@mariovitali - I'm trying to think of a good way to explain the relationship between SNPs and disease. I'm not a teacher, so it's not something I'm any good at. But since you don't have a couple hours per week to spare for a proper free introductory course online, here's my attempt:
SNPs (or more specifically alleles) are the basis of genes. Typically there are hundreds or thousands of them on each gene. The gene creates a protein. If there is a major change in that protein, it might function differently. That can result in too much or too little of the protein, or the protein being too effective or ineffective at doing its job, or no protein being created at all. When the protein is badly malfunctioning, that is when disease can result.
SNPs --> gene --> protein --> disease.
So SNPs can result in disease, but you can't take a shortcut straight from SNP --> disease. The SNP will only cause disease if it fundamentally alters the protein. But most SNPs don't alter the proteins at all - and that's a very good thing, because they are made of nucleobases (A, C, G, T), where cytosine (C) is rather fond of spontaneously degrading (deaminating) into thymine (T). That degradation usually gets fixed, but often it doesn't. Luckily our DNA isn't so fragile as to have most minor changes causing disease, or any problems at all.
But there are places where the specific alleles are a lot more relevant. This can be in splicing sites (which are known about), and a different allele can cause exons to be skipped. But most of these alleles are in the exons themselves. These exons are clearly marked on various utilities like dbSNP. The alleles in the exons spell out the amino acids which are linked together to form proteins. Each group of three consecutive SNPs forms a "codon" which specifies the next amino acid to add to the protein, or the codon signals that the end of the protein has been reached and no more amino acids are to be added.
SNP --> codon --> amino acid --> protein structure --> disease.
But even in exons we cannot skip straight from having a different allele on a SNP to assuming there is an alteration in the protein structure, much less a resulting disease. Each codon specifies an amino acid, but they often are not very picky about it being completely precise. Much like in misspelling words, a slight variation in a codon is often still understood to create the correct amino acid. Most commonly, the third (final) allele in each codon can have 2 or 4 variations which result in creating the same amino acid. So it doesn't matter at all if a codon in an exon has "TCG" instead of "TCA", as they both result in serine being added to the protein, and the function is completely unchanged.

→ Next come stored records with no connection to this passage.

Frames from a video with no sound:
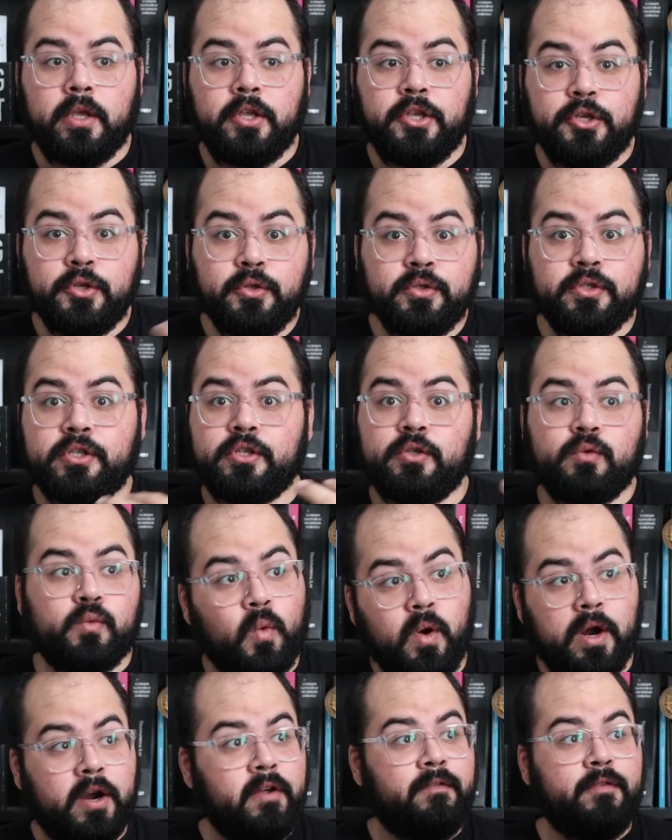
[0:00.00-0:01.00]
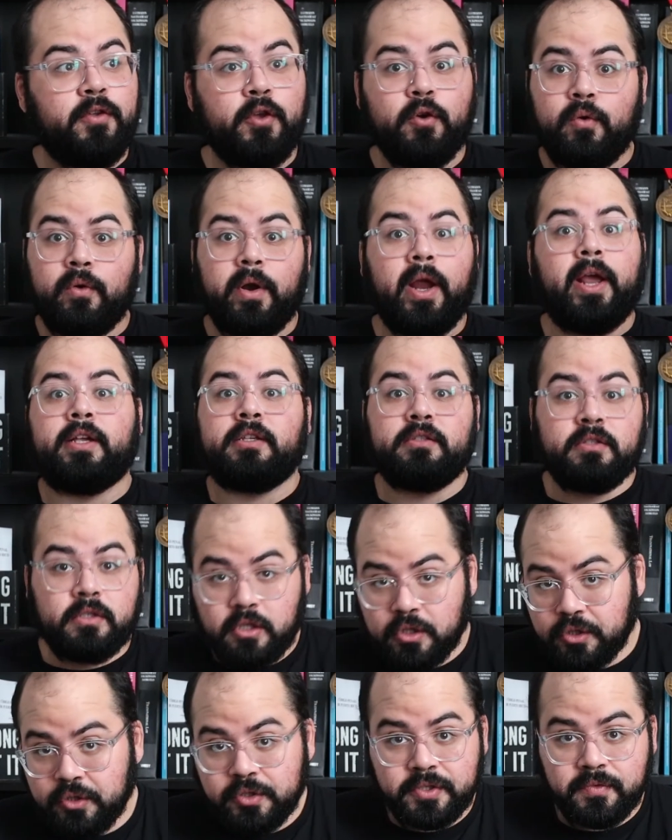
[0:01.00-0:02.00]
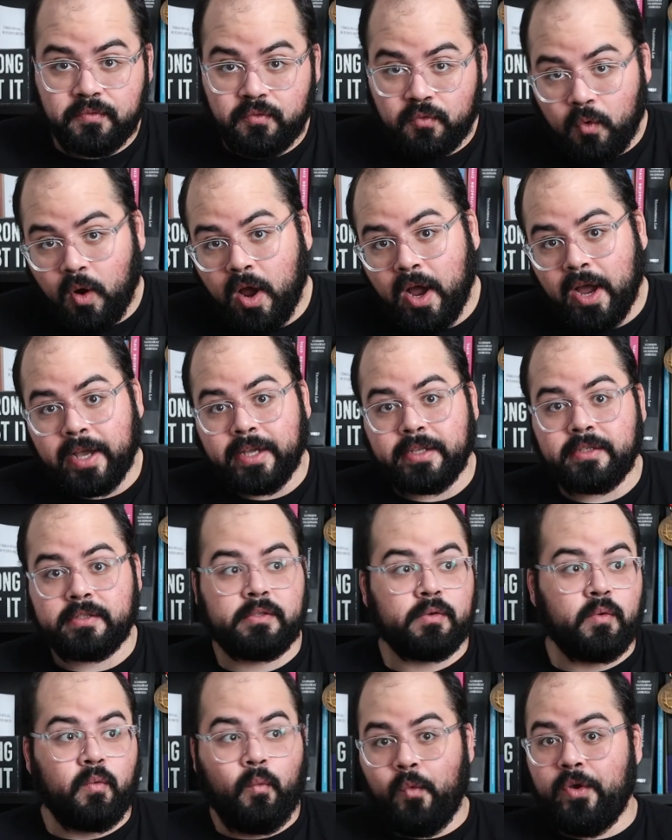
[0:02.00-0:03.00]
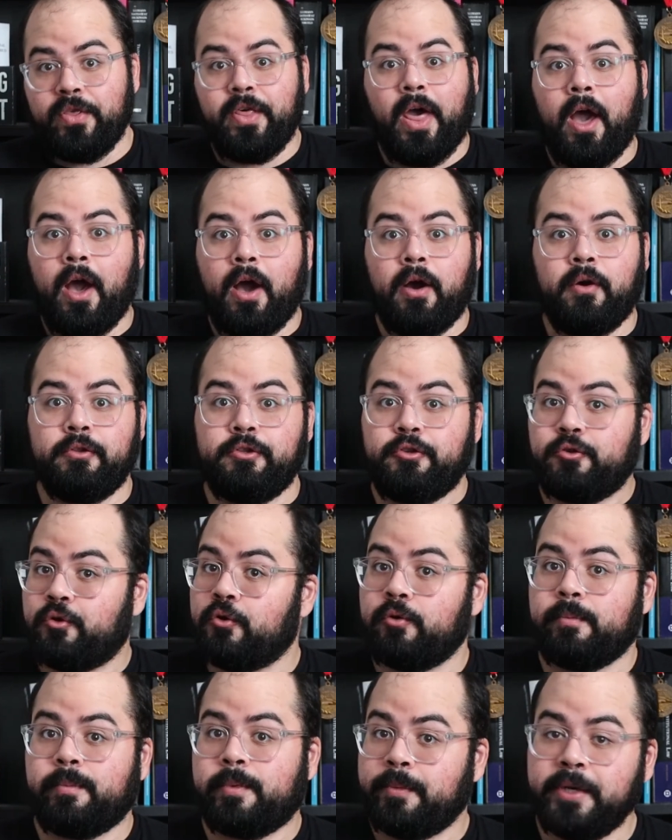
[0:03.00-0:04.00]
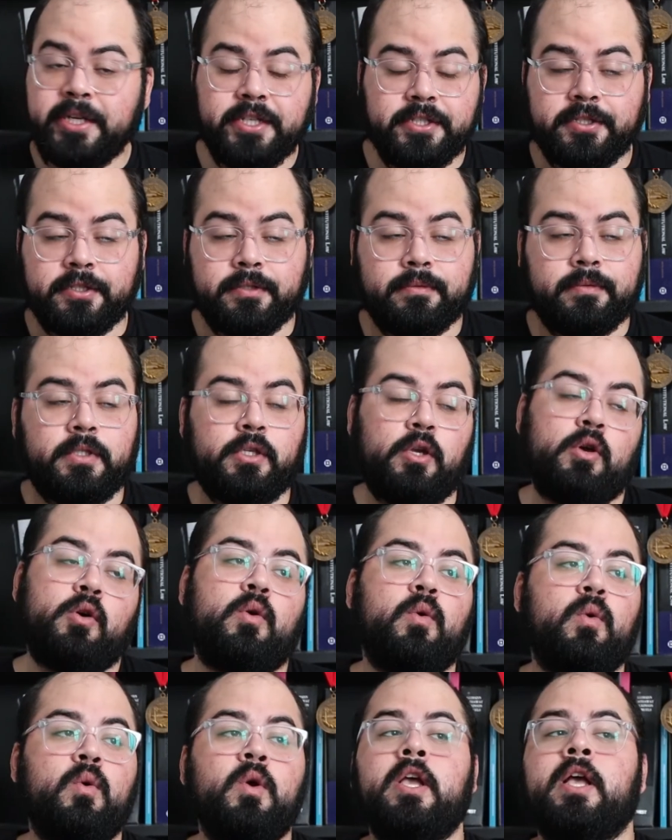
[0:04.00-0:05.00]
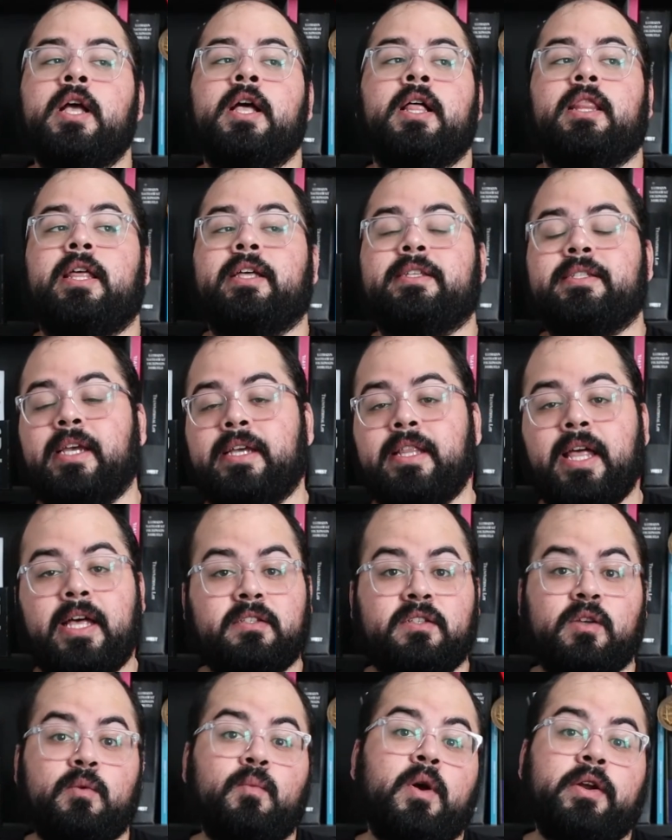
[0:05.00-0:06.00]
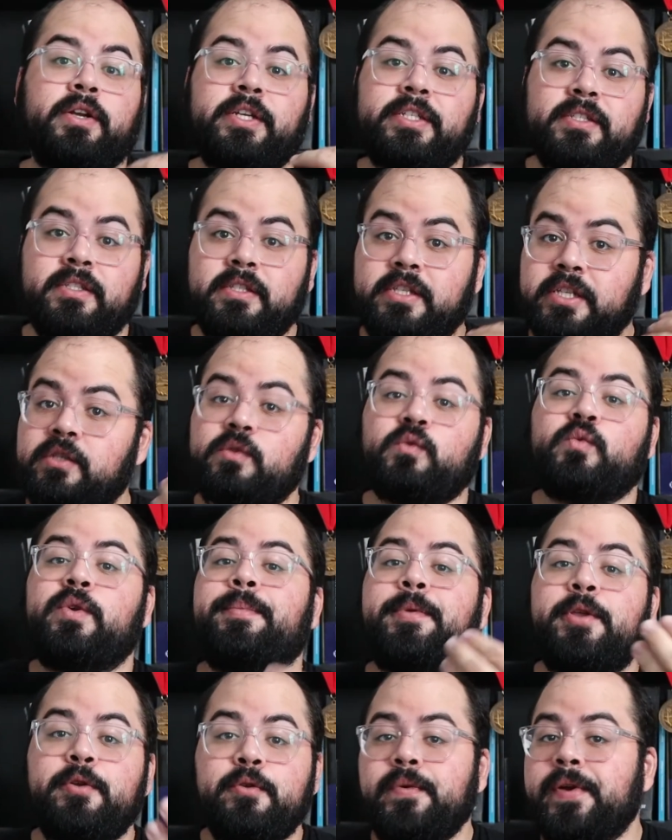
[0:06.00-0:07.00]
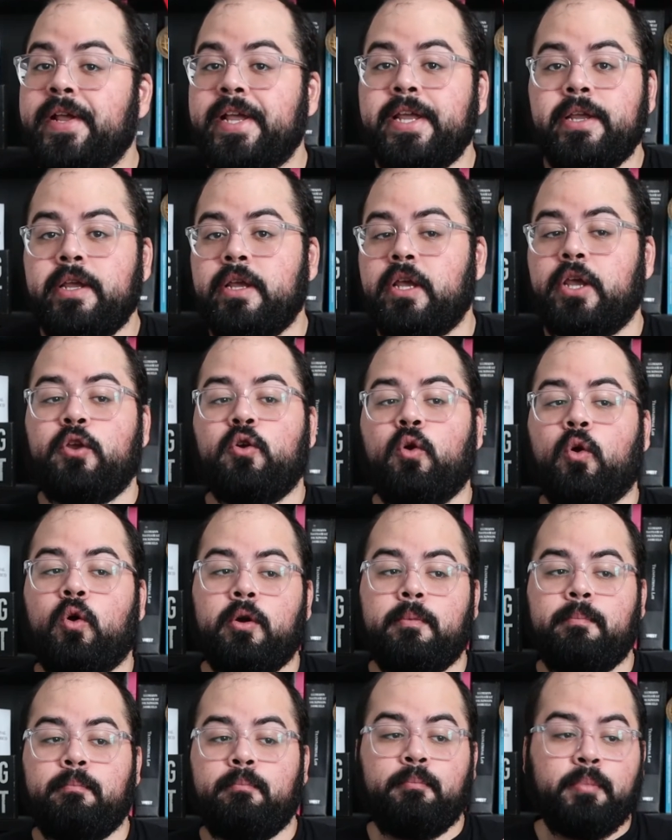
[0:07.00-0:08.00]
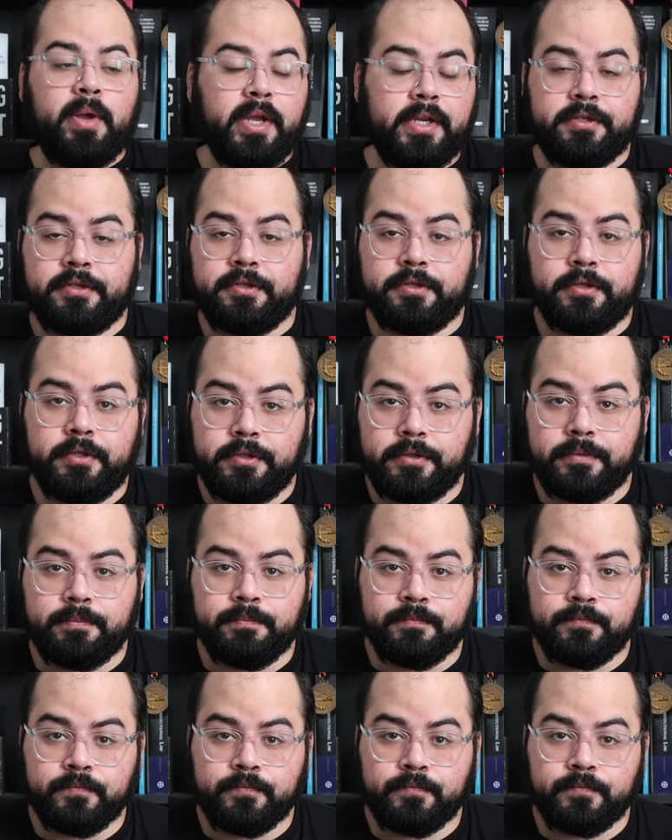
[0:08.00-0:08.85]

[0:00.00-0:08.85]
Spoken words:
uses one of your exclusive rights without your permission. So let's say that someone is distributing your pictures,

But even when a different amino acid is created by a codon, it often doesn't have a significant impact. Many amino acids are pretty similar to each other, and result in the protein having the same integrity and form as the more common version. So here there is a slightly different protein being made, but usually without any resulting disease or other significant impact. The actual problems arise in exons when:
- the change is in an important region where the protein interacts (connects) with another protein
- the new amino acid has very different behavior
- there is a premature termination of the protein prior to the important parts of it, or
- there is an inserted or deleted allele, resulting in a frame-shift, and the "reading" of the codons to create the amino acids gets completely garbled.
The impact of these changes can often be predicted without actual genetic research, due to what is known about the behavior of the amino acids, the importance of specific parts of the protein created, and even things like 3D modeling of the resulting protein. Though even then, it's essentially an educated guess.
Basically, it's not possible to guess that SNPs outside of exons are having any impact. We need proper research showing that those SNPs do or do not have an impact. If predicting is to be done, it's for the missense mutations (amino acid changes) or nonsense mutations (premature stops) in the exons, and there are valid ways in which to go about it. Some are simple, like the BLOSUM62 amino acid chart, and some programs evaluate dozens of factors regarding the amino acid, it's location, nearby amino acids, 3D modeling, etc. So this is also a far cry from guessing blindly.